* _Directions for this task_
Everything in the listing except the pictures should be written out exactly.

* _Data to process_
Segment Open

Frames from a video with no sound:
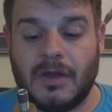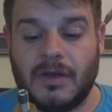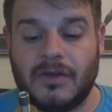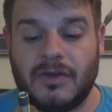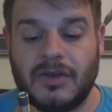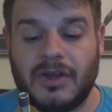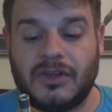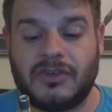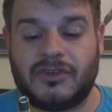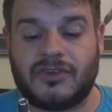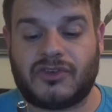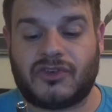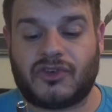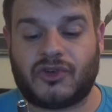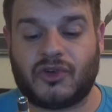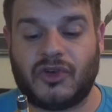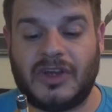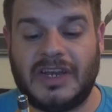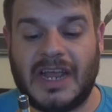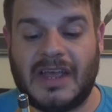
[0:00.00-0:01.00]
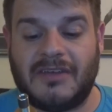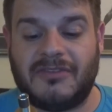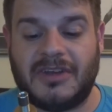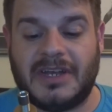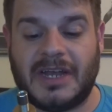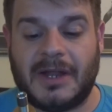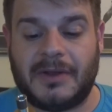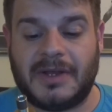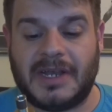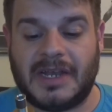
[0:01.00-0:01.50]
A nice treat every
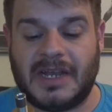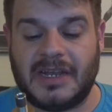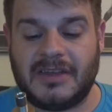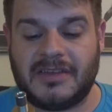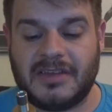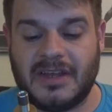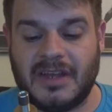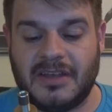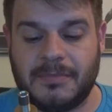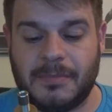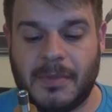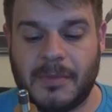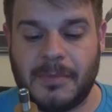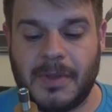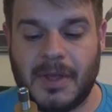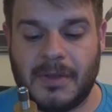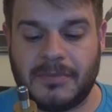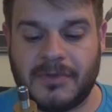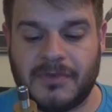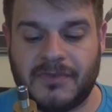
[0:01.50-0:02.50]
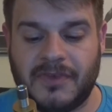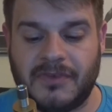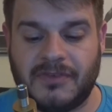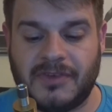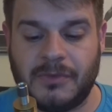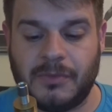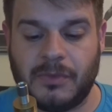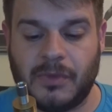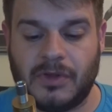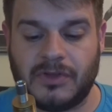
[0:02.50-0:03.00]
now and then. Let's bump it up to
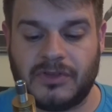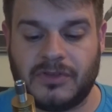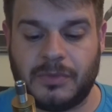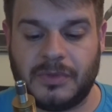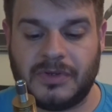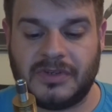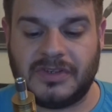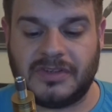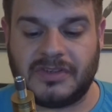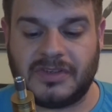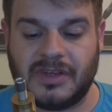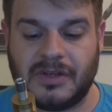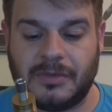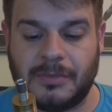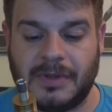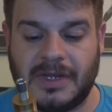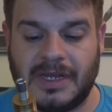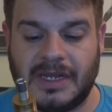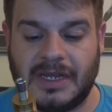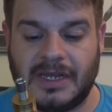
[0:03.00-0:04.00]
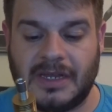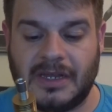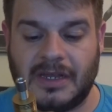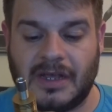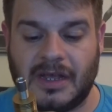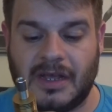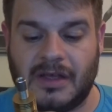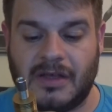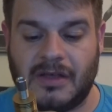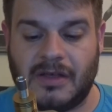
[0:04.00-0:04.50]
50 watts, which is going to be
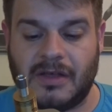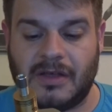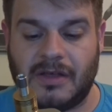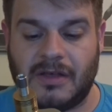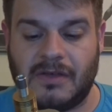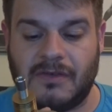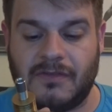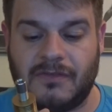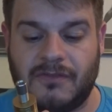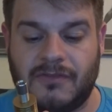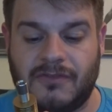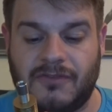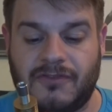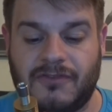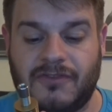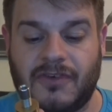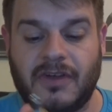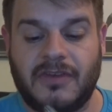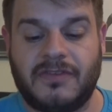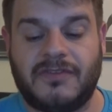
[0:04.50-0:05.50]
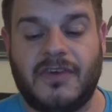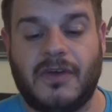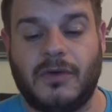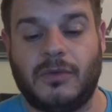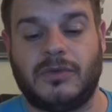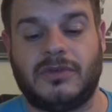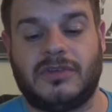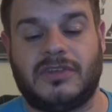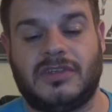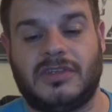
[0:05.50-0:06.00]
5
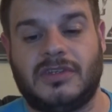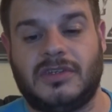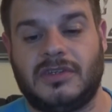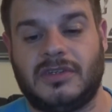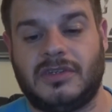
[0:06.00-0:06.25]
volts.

Segment Closed

* _Result of this task_
Frames from a video with no sound:
[0:00.00-0:01.00]
[0:01.00-0:01.50]
A nice treat every
[0:01.50-0:02.50]
[0:02.50-0:03.00]
now and then. Let's bump it up to
[0:03.00-0:04.00]
[0:04.00-0:04.50]
50 watts, which is going to be
[0:04.50-0:05.50]
[0:05.50-0:06.00]
5
[0:06.00-0:06.25]
volts.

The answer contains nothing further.